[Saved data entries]
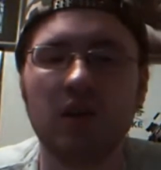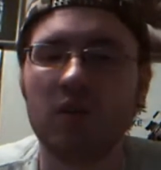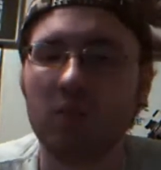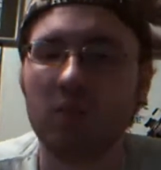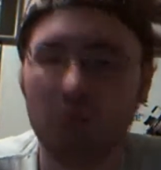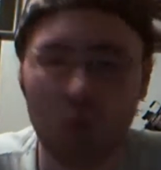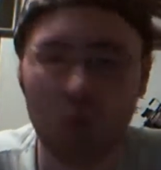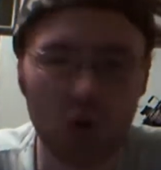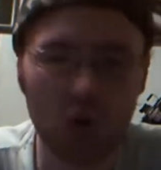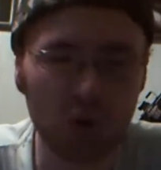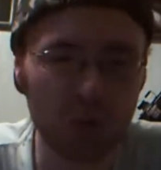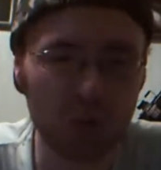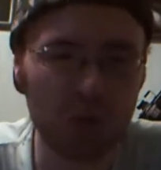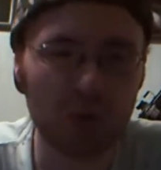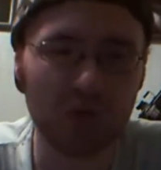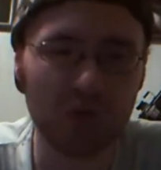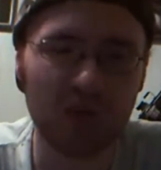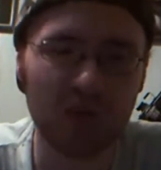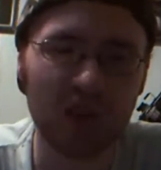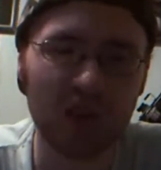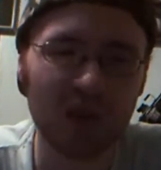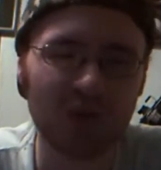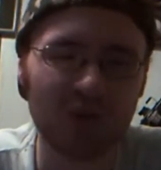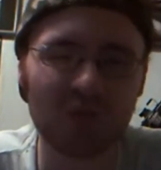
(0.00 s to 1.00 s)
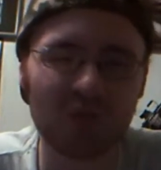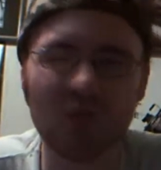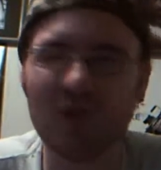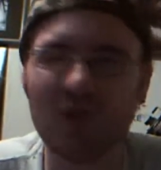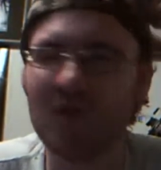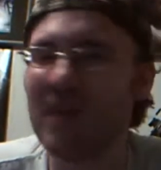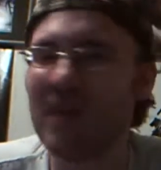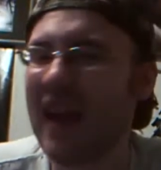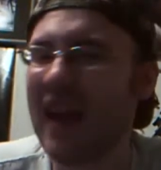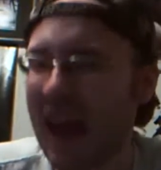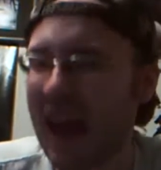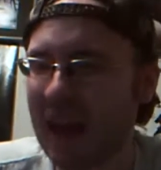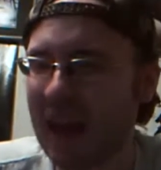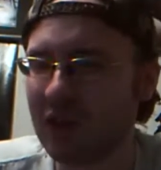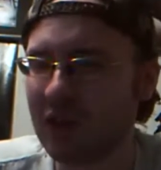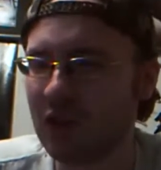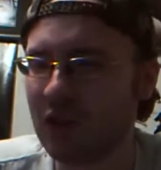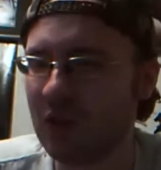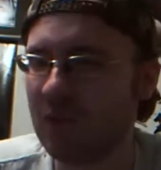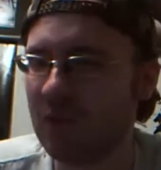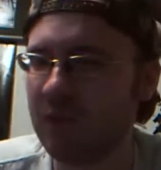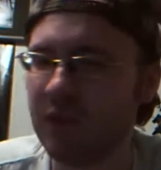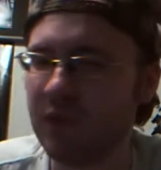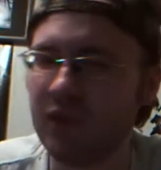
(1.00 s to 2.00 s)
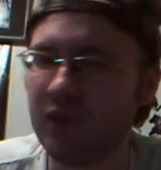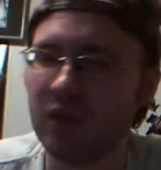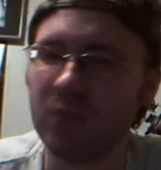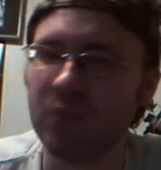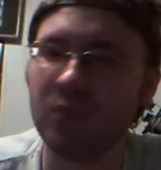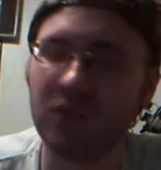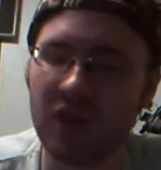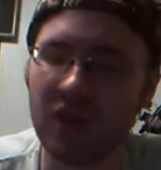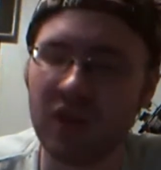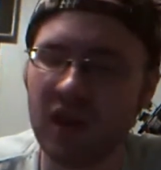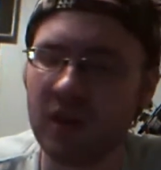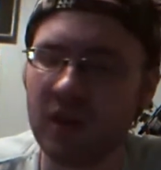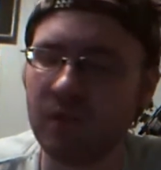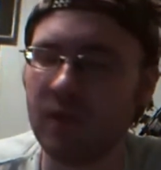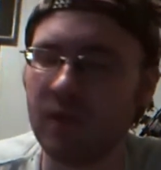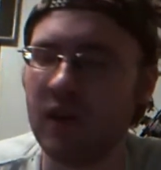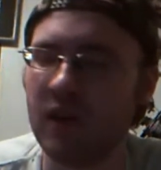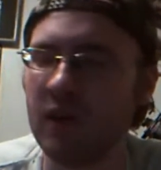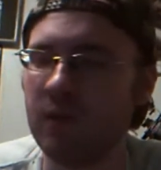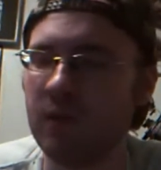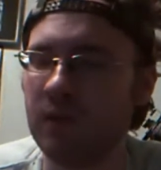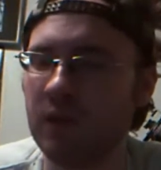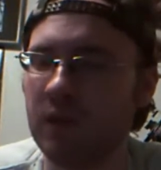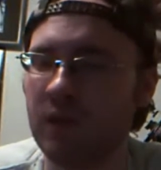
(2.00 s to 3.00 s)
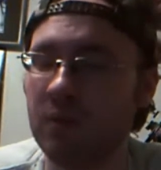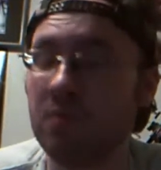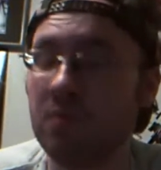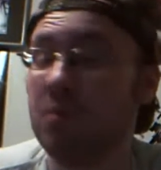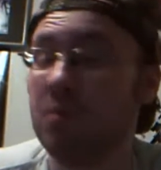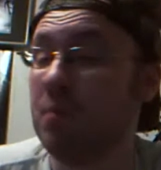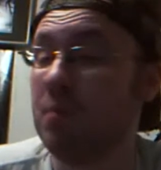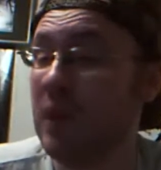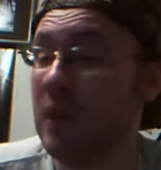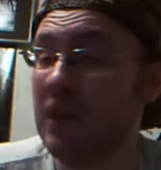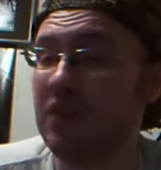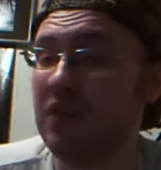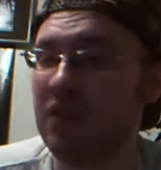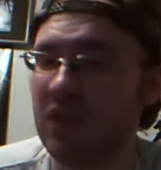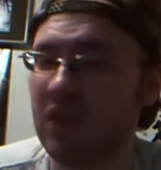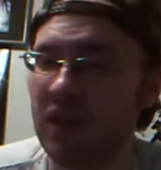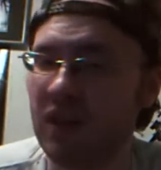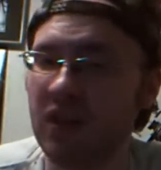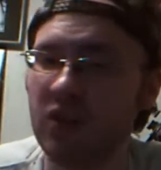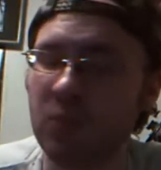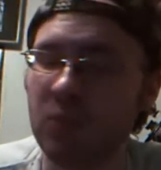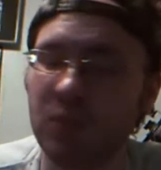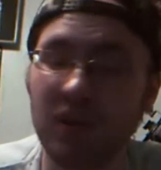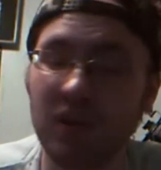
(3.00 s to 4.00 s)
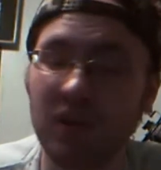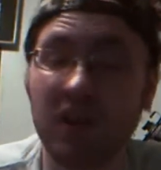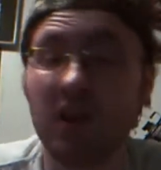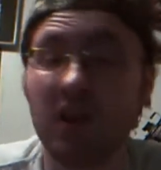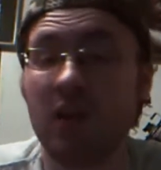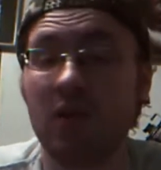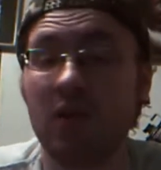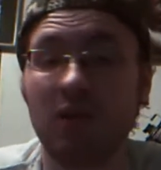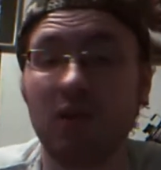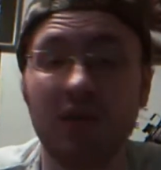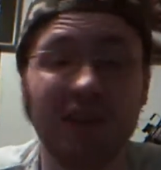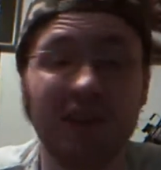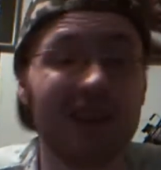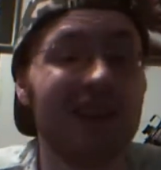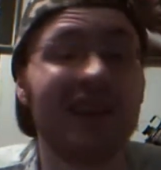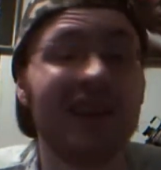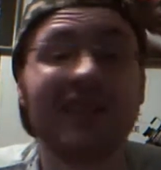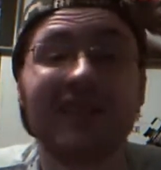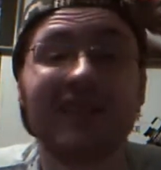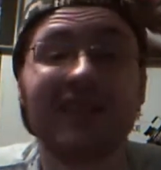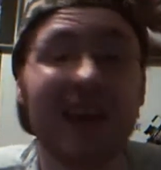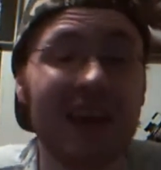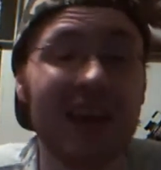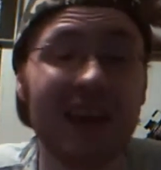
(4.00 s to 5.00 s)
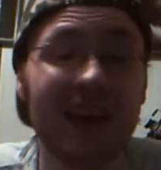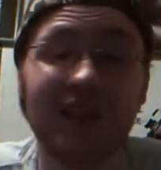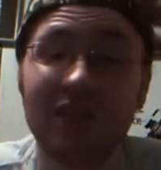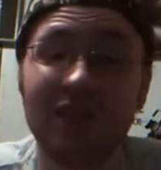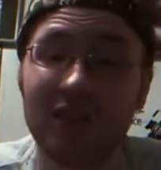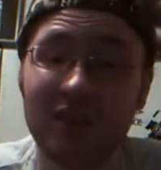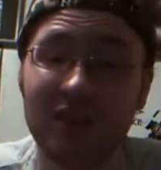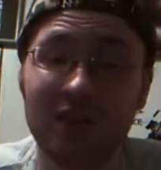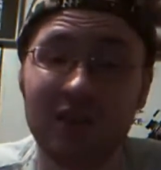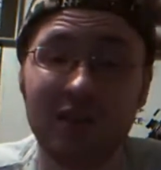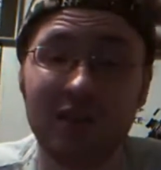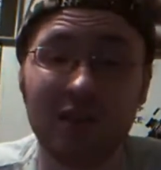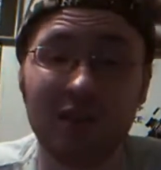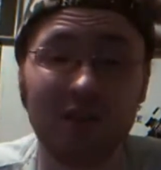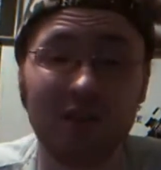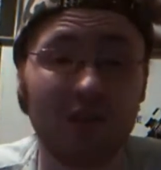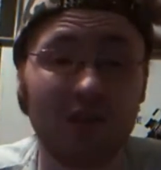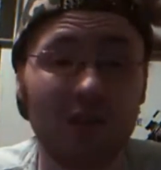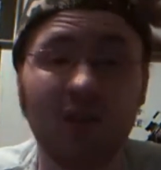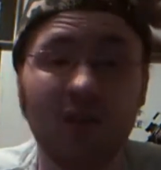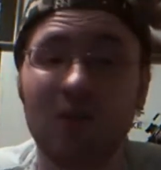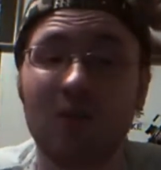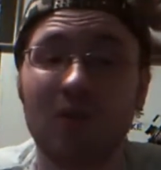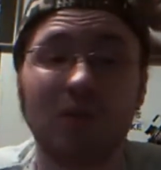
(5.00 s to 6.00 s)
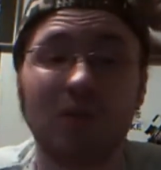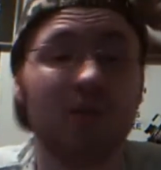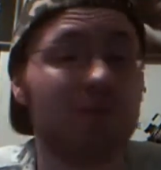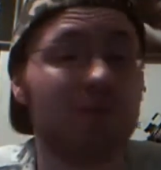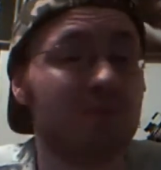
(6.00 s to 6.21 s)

Most people say it's more of an action film, sci-fi film. Makes sense, but hell, it's Aliens. So,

*REQUIRED WORK*
Could you restate every entry above word for word, leaving out the pictures?

*ANSWER SECTION*
(0.00 s to 1.00 s)
(1.00 s to 2.00 s)
(2.00 s to 3.00 s)
(3.00 s to 4.00 s)
(4.00 s to 5.00 s)
(5.00 s to 6.00 s)
(6.00 s to 6.21 s)

Most people say it's more of an action film, sci-fi film. Makes sense, but hell, it's Aliens. So,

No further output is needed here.